→ **TASK**
Could you transcribe the records below exactly, leaving out every picture?

→ **MATERIALS PROVIDED**
________________

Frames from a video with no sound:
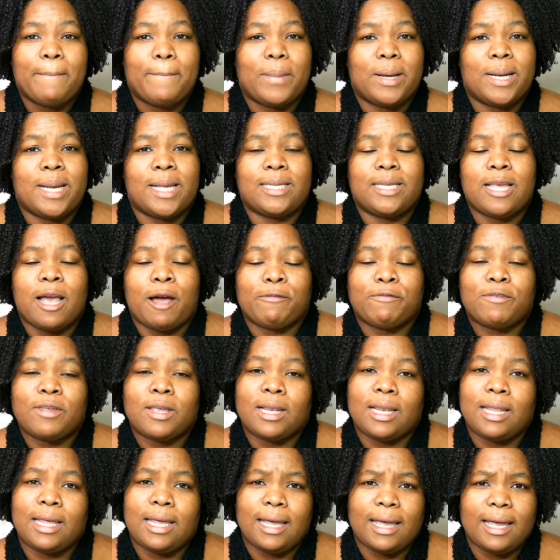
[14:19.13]
but it
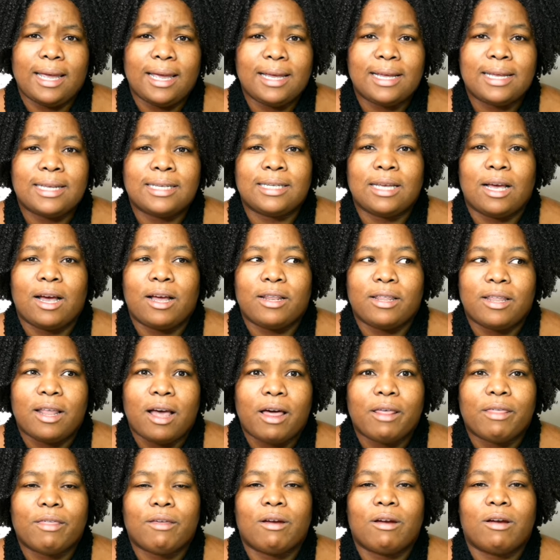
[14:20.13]
definitely is
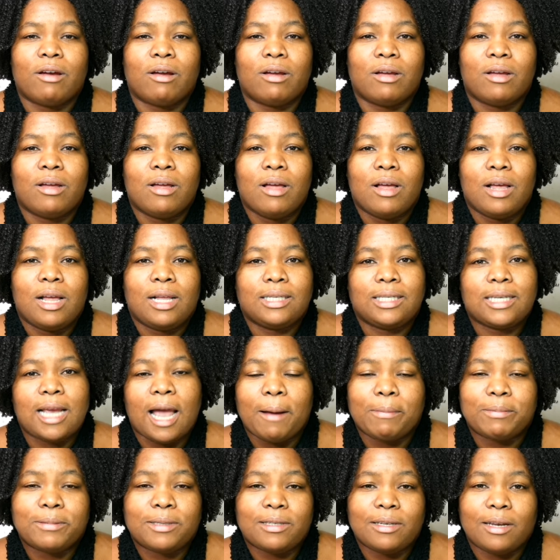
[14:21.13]
another
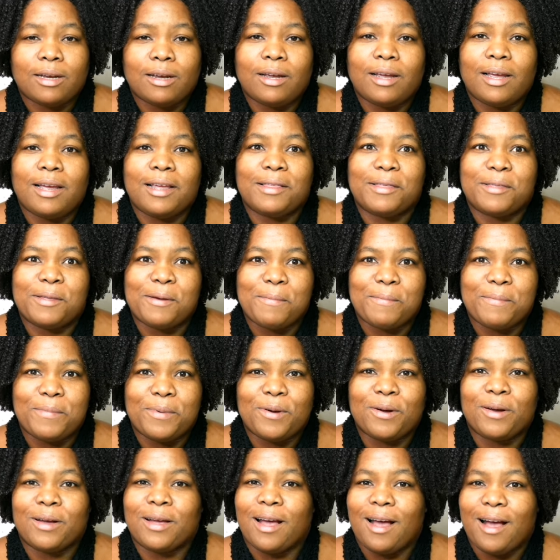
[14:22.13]
chapter in the
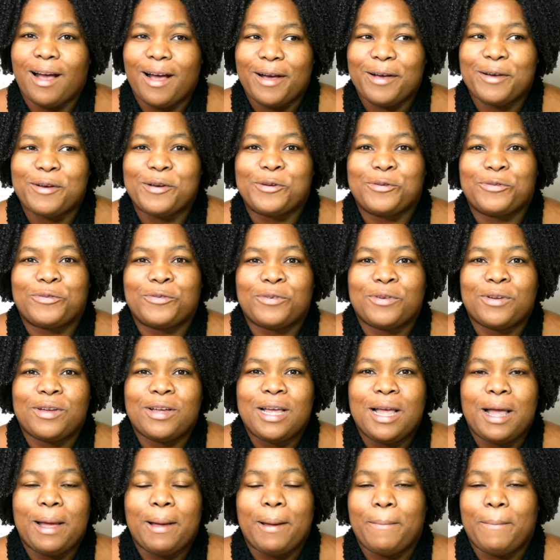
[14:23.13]
book of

________________

→ **YOUR SOLUTION**
Frames from a video with no sound:
[14:19.13]
but it
[14:20.13]
definitely is
[14:21.13]
another
[14:22.13]
chapter in the
[14:23.13]
book of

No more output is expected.